Awards and Sales

If, like me, you had neither read nor heard about the novels nominated for this year’s National Book Awards, then you’ll be interested in Edward Wyatt’s piece in the NYTBR. The novels on the list did not fare well commercially. They sold between 150 copies (Christine Schutt’s Florida) and 2,500 copies (Kate Walbert’s Our Kind: A Novel in Stories). One might look at the choices as a bold answer to the growing commercialization of literature, but there are some who see them as symptomatic of a disconnect between the literary establishment and popular taste.
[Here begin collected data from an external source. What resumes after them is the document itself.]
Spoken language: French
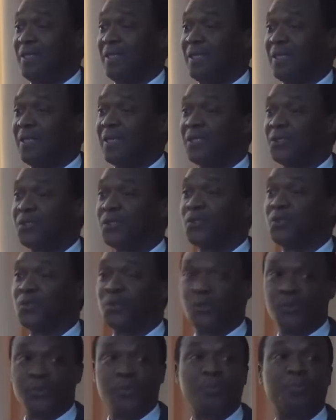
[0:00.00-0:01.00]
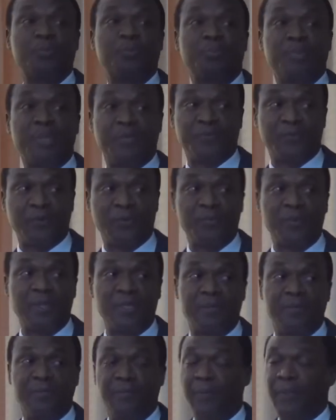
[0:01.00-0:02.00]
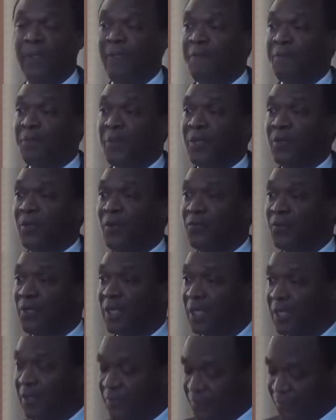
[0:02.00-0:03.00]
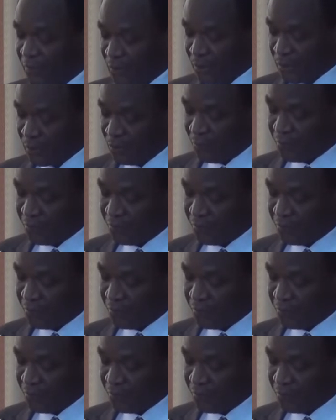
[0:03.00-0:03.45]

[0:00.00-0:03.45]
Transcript: et être toujours performant. Donc voilà l'effort que nous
Still, however uneasy the alliance between literary culture and commercial publishing, it is not clear that literature benefits when one of its signal awards involves only books read by a few hundred people.
The relative ineffectiveness of the National Book Award in publicizing new American literature contrasts strikingly with the Man Booker Prize, the British literary award whose winner will be announced this Tuesday. The Booker is a cultural event in Britain, the subject of radio and television commentary, even betting and the occasional pub fight.

None of this is likely to happen with the National Book Awards. Despite claims that it may be because Americans are so busy with alternate forms of entertainment, it’s hard to imagine that Britons are any less busy. The answer lies elsewhere, perhaps, and it might be time for innovative ways to bring literature back into the mainstream.